▶ **YOUR OBJECTIVE**
It would help if you retyped the data exactly, leaving out the pictures.

(Records contained in a dataset)
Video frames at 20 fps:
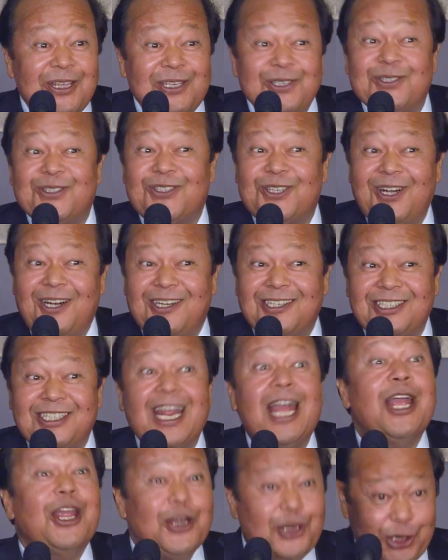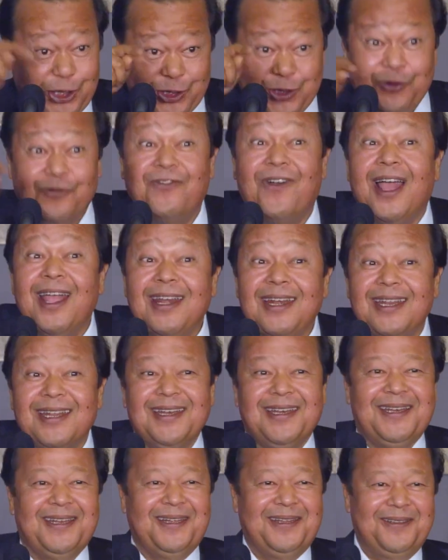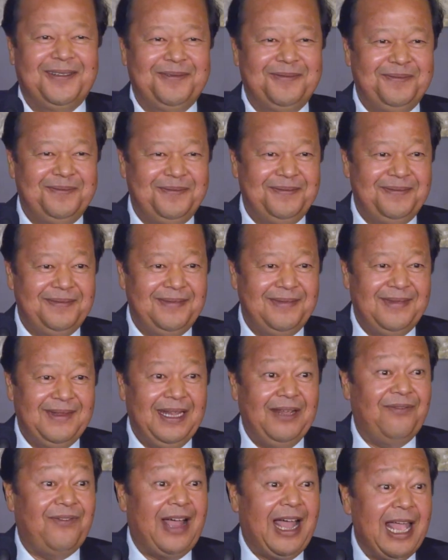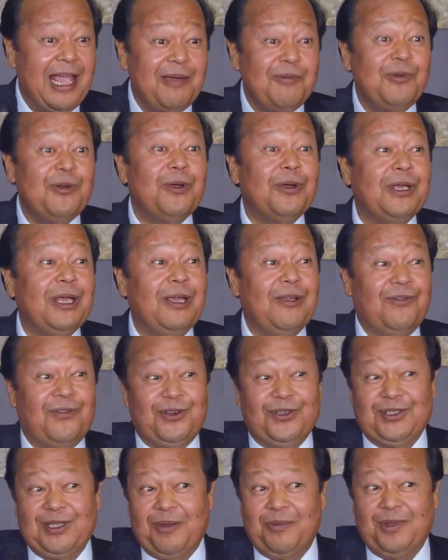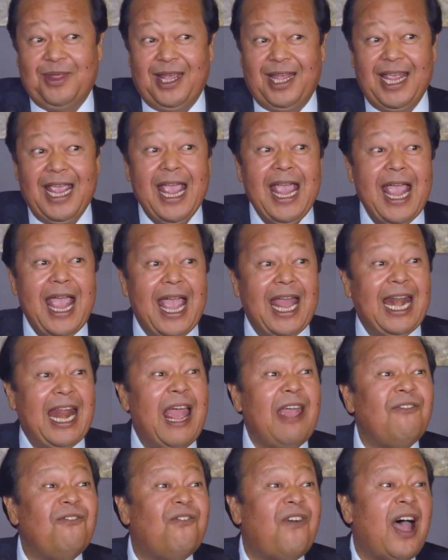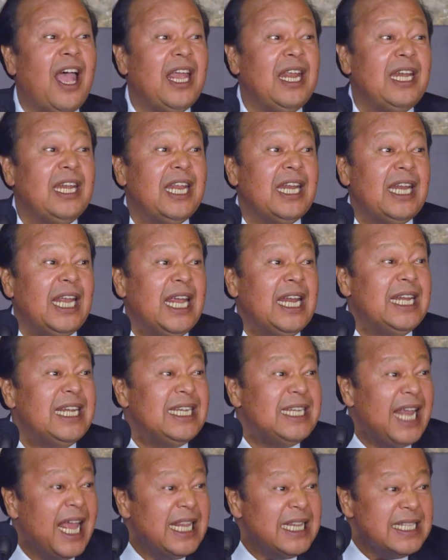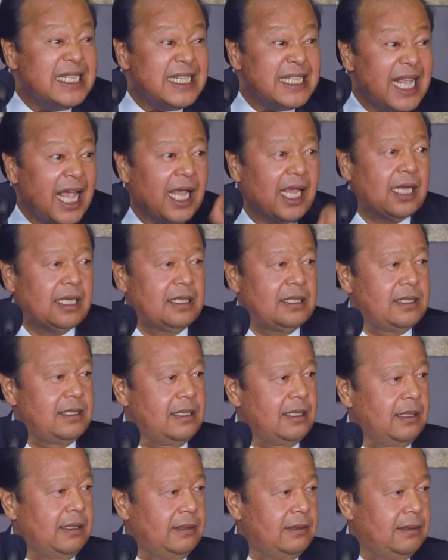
you searched, did you find it? If I am looking for something and I find it in 10 seconds,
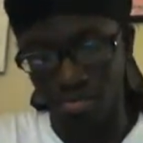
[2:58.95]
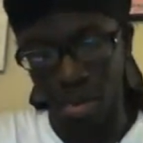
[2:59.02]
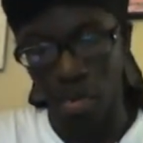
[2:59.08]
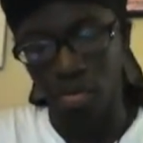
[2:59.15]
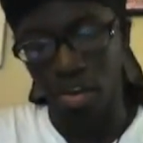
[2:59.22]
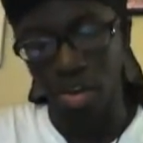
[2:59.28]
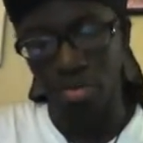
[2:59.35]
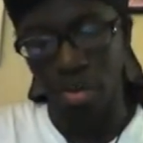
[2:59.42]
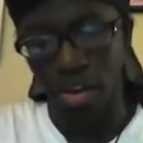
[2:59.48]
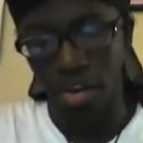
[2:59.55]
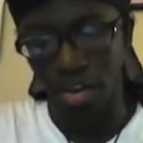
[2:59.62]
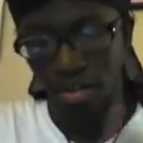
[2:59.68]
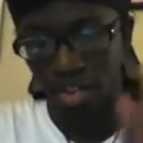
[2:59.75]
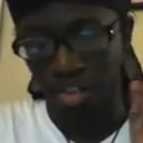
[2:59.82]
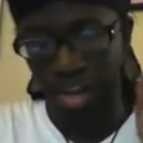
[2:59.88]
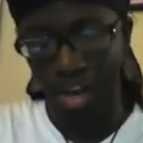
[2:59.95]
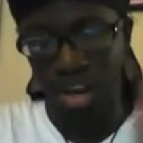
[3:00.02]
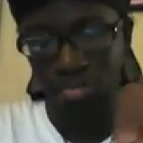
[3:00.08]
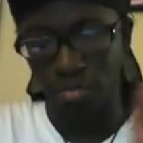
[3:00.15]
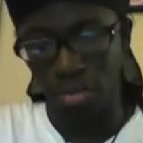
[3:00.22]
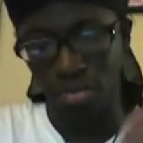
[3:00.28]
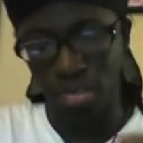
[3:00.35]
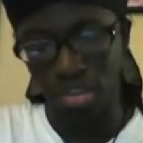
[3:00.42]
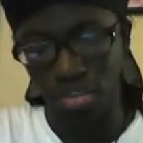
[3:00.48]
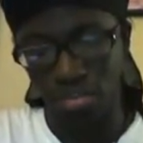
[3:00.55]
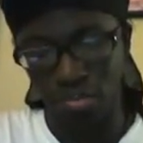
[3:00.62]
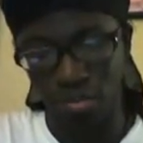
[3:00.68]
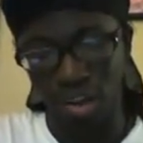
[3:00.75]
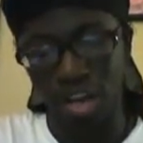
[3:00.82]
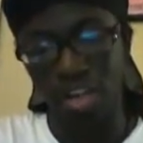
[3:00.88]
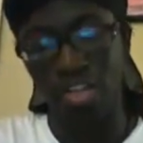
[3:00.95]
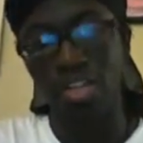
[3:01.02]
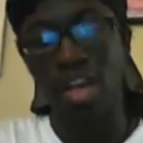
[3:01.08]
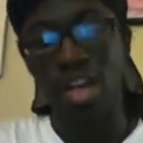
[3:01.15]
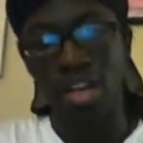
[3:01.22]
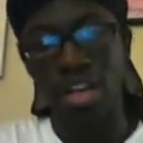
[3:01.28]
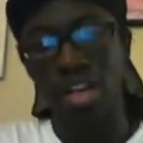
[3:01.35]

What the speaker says: I'm reading my notes and I had wrote it too fast.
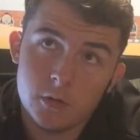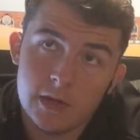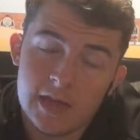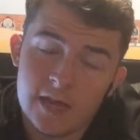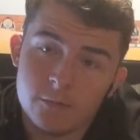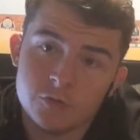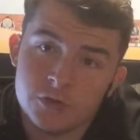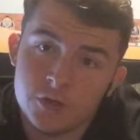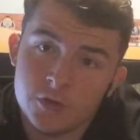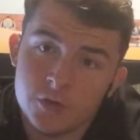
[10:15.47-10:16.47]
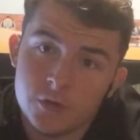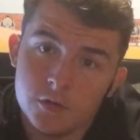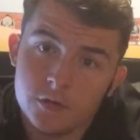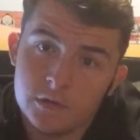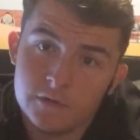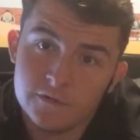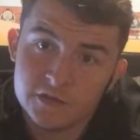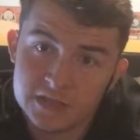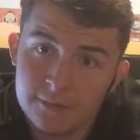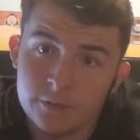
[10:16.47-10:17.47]
Hamilton,
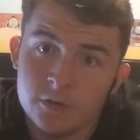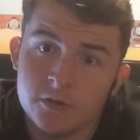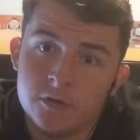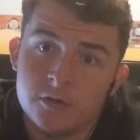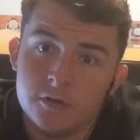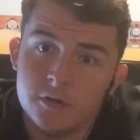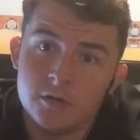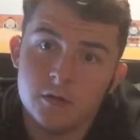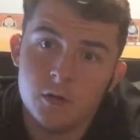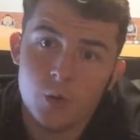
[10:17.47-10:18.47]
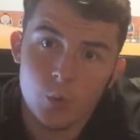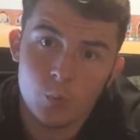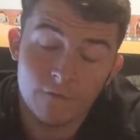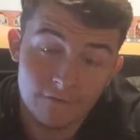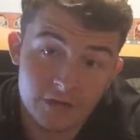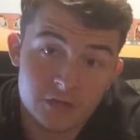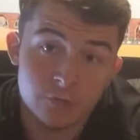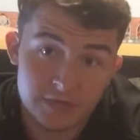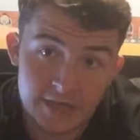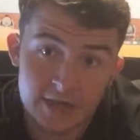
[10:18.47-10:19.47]
Verstappen, with Vettel
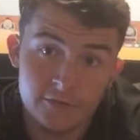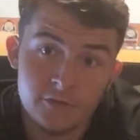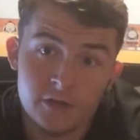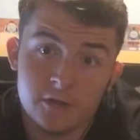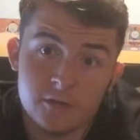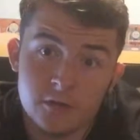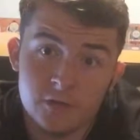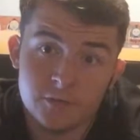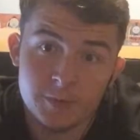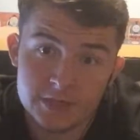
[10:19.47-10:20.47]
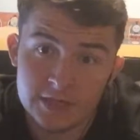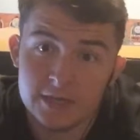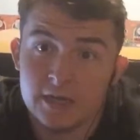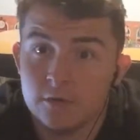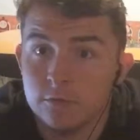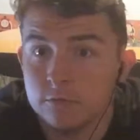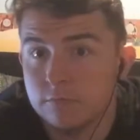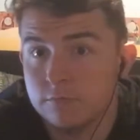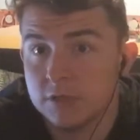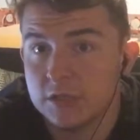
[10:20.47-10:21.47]
DNFing after being taken out
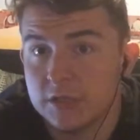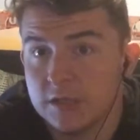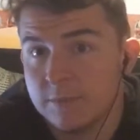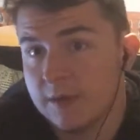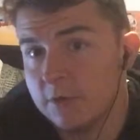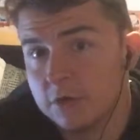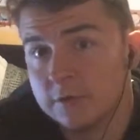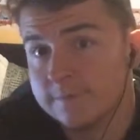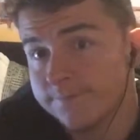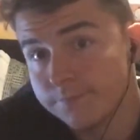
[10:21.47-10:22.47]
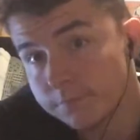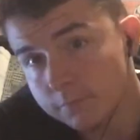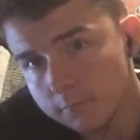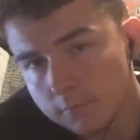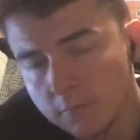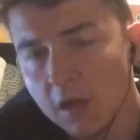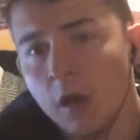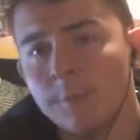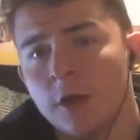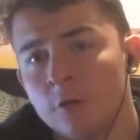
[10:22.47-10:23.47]
by a backmarker.
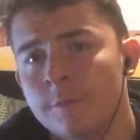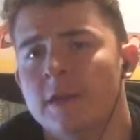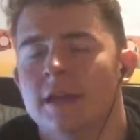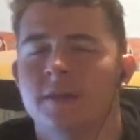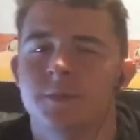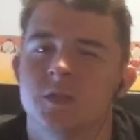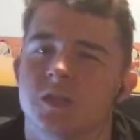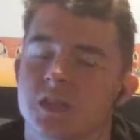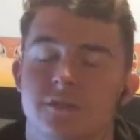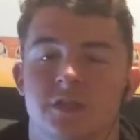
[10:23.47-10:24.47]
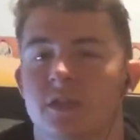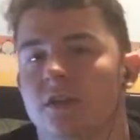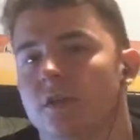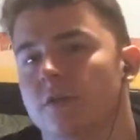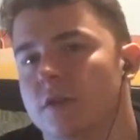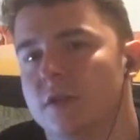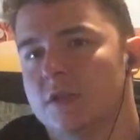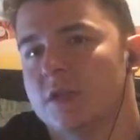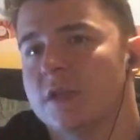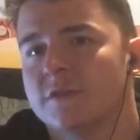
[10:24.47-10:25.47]
I'm hoping that happens. I'd love to see
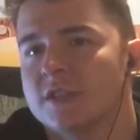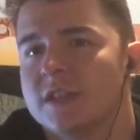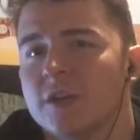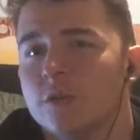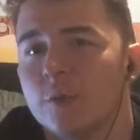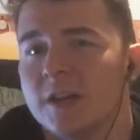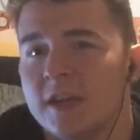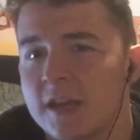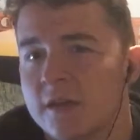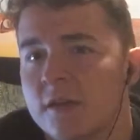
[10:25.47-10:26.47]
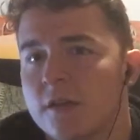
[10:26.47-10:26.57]
I'd love to see Daniel win again.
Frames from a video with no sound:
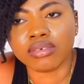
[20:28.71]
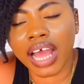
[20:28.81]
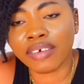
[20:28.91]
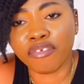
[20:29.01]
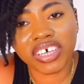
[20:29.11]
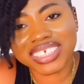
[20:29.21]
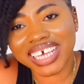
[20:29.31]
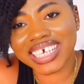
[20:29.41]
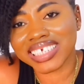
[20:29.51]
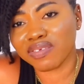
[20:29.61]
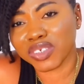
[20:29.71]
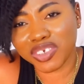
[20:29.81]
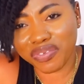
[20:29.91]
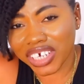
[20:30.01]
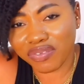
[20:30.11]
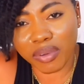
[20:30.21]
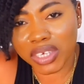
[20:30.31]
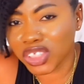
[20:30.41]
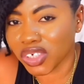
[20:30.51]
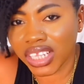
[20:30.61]
And 4C hair is even different from
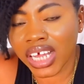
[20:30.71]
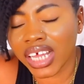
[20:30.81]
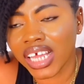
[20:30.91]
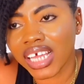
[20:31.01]
each other.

▶ **EXERCISE SOLUTION**
Video frames at 20 fps:
you searched, did you find it? If I am looking for something and I find it in 10 seconds,
[2:58.95]
[2:59.02]
[2:59.08]
[2:59.15]
[2:59.22]
[2:59.28]
[2:59.35]
[2:59.42]
[2:59.48]
[2:59.55]
[2:59.62]
[2:59.68]
[2:59.75]
[2:59.82]
[2:59.88]
[2:59.95]
[3:00.02]
[3:00.08]
[3:00.15]
[3:00.22]
[3:00.28]
[3:00.35]
[3:00.42]
[3:00.48]
[3:00.55]
[3:00.62]
[3:00.68]
[3:00.75]
[3:00.82]
[3:00.88]
[3:00.95]
[3:01.02]
[3:01.08]
[3:01.15]
[3:01.22]
[3:01.28]
[3:01.35]

What the speaker says: I'm reading my notes and I had wrote it too fast.
[10:15.47-10:16.47]
[10:16.47-10:17.47]
Hamilton,
[10:17.47-10:18.47]
[10:18.47-10:19.47]
Verstappen, with Vettel
[10:19.47-10:20.47]
[10:20.47-10:21.47]
DNFing after being taken out
[10:21.47-10:22.47]
[10:22.47-10:23.47]
by a backmarker.
[10:23.47-10:24.47]
[10:24.47-10:25.47]
I'm hoping that happens. I'd love to see
[10:25.47-10:26.47]
[10:26.47-10:26.57]
I'd love to see Daniel win again.
Frames from a video with no sound:
[20:28.71]
[20:28.81]
[20:28.91]
[20:29.01]
[20:29.11]
[20:29.21]
[20:29.31]
[20:29.41]
[20:29.51]
[20:29.61]
[20:29.71]
[20:29.81]
[20:29.91]
[20:30.01]
[20:30.11]
[20:30.21]
[20:30.31]
[20:30.41]
[20:30.51]
[20:30.61]
And 4C hair is even different from
[20:30.71]
[20:30.81]
[20:30.91]
[20:31.01]
each other.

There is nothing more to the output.